You’ve trained the public to despise smokers. You even trained us to despise ourselves. And now you want to do the same again for vaping? Why?

Why would you want to prevent smokers from moving off a deadly, lifelong addiction to vastly safer vaping? Why would you put up barriers? Is this what you would want for your friends, your family?

You tax, punish and segregate us from the rest of society. You pass laws against us, not for us. Your only “Tobacco Control” message? Quit, or die.

And so smokers die, 480,000 of us every year.

Your policy and regulatory response to vaping is deadly, bald-faced prohibition; your loudest voices are chilling in their utter disdain for our lives; and your prevailing narrative on nicotine vaping is nothing short of a fairytale.

Thanks to regulators at the federal and state level, vape shops and the independent vapor industry are being systematically eliminated and our products banned. We are being driven back to smoking by the very people we entrusted to help us to quit. And we are dying.

FDA regulatory authority over electronic cigarettes ultimately stems from the Tobacco Control Act. Electronic cigarettes don’t contain tobacco, yet you apply a greater regulatory burden on vapor products used for cessation than that applied to deadly tobacco products themselves. The message to the public? Quitting smoking with vaping is more dangerous than smoking.

That is a deadly lie.

The result is people like me who use vaping to quit smoking face a hostile public. Our friends and family have been misinformed and whipped into a moral panic. Other businesses and industries are being pressured by regulation and a misinformed public to sever ties with independent vapor and vape shops, to carpet-bomb our supply chain, and to convince the public we are addicting and killing their children. National campaigns now depict us as monsters, selling depression sticks to children.

You lie, you mock mental illness and depression. You deter people from quitting smoking and force those of us who’ve quit back to smoking. And you’ve increased cigarette sales for the first time in two decades. That did not need to happen, COVID, or no COVID.
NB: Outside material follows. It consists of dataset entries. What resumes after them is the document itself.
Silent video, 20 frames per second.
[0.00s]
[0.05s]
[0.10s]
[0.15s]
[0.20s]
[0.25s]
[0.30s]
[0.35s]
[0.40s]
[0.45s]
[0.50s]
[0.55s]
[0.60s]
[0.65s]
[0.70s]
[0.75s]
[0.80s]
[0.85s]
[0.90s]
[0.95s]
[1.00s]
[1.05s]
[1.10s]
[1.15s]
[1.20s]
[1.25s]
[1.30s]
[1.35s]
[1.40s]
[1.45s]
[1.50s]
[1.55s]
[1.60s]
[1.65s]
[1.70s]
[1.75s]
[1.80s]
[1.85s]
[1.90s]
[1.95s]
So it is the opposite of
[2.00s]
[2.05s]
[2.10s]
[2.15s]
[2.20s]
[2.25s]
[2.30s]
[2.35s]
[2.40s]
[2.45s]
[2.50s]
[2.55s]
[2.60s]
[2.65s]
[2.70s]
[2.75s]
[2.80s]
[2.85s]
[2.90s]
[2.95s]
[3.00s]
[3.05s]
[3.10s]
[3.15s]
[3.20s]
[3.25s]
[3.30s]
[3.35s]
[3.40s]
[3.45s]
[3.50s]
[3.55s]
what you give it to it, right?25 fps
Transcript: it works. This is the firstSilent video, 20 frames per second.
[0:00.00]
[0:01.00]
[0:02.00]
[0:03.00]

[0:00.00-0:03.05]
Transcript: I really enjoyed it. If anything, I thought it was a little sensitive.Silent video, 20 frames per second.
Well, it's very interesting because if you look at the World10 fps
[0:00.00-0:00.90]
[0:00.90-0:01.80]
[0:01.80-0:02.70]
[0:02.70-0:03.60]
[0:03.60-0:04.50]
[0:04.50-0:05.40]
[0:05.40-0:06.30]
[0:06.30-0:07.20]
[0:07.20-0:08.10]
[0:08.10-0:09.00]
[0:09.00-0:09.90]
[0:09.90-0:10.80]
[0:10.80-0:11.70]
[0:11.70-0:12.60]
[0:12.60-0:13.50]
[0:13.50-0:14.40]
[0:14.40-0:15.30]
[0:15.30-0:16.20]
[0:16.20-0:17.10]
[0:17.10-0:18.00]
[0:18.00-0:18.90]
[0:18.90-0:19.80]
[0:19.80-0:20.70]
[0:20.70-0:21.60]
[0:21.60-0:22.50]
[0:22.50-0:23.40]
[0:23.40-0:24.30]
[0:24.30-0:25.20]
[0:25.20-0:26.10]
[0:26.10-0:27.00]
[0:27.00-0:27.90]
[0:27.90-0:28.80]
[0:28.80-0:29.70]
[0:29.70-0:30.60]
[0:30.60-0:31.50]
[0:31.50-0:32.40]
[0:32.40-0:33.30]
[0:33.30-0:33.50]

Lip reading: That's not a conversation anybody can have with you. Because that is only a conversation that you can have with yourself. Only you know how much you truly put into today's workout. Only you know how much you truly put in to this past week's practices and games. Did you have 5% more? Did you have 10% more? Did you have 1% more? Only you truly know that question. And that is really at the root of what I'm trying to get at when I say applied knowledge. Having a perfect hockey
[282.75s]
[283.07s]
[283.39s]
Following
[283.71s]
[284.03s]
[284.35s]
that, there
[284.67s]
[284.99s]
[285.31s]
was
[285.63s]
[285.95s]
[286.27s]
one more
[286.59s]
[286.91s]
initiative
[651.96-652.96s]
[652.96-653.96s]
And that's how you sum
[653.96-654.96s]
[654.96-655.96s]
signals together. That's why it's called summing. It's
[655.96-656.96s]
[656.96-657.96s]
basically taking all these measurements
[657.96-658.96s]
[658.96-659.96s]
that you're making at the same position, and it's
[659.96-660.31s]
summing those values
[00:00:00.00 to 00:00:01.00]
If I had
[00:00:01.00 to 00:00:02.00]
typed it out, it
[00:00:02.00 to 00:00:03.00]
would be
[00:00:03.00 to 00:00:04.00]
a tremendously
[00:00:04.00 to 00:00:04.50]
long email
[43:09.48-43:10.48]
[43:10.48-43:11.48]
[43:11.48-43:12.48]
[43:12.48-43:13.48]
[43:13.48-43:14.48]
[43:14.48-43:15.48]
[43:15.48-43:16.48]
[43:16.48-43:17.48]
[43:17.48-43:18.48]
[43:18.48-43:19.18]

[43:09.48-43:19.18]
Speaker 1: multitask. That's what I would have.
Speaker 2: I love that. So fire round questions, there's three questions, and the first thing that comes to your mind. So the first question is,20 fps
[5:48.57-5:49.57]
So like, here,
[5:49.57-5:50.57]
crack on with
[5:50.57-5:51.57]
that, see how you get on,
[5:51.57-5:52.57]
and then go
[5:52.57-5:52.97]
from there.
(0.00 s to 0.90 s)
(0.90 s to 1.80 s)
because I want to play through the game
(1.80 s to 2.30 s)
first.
Few, if any, of the people in Tobacco Control have ever set foot in a vape shop. They appear to have no idea what we do. Yet, you are eliminating us and our products and are sending our clients back to smoking and dying.

Thousands of vape shops like mine are currently the human face of tobacco harm reduction in this country, providing the products, personal service and support currently keeping millions of Americans smoke-free. We’re not just an industry selling a product; we are a community working together, helping millions to quit smoking, and we do it far better than you ever have and ever will.

Electronic cigarettes are proven safe and effective cessation products employed by hundreds of millions of consumers over the last 18 years with no significant harm and have reduced both adult and youth smoking rates.

The scientific and statistical evidence, the consensus of the world’s experts and the global population experience of millions of successful ex-smokers suggest that vaping can be easily, safely and inexpensively regulated with a set of common-sense manufacturing and marketing standards, coupled with the message that vaping is for old guys like me to quit smoking, not for young people to start. Put me on your anti-vaping posters and watch youth use disappear. Standards that we’ve been begging for as an industry, for years.

If you can’t see that, I think you’re in the wrong business. If you’re focused on the mythical harms of an equally mythical youth vaping epidemic, you’re definitely in the wrong business. If you think the public benefits from taxing, banning, restricting and lying about the most effective and popular means of smoking cessation ever devised, you need to get out of our way because we are saving lives and you are now taking them.

The bottom line: Tobacco Control has become a clear and present danger to public health.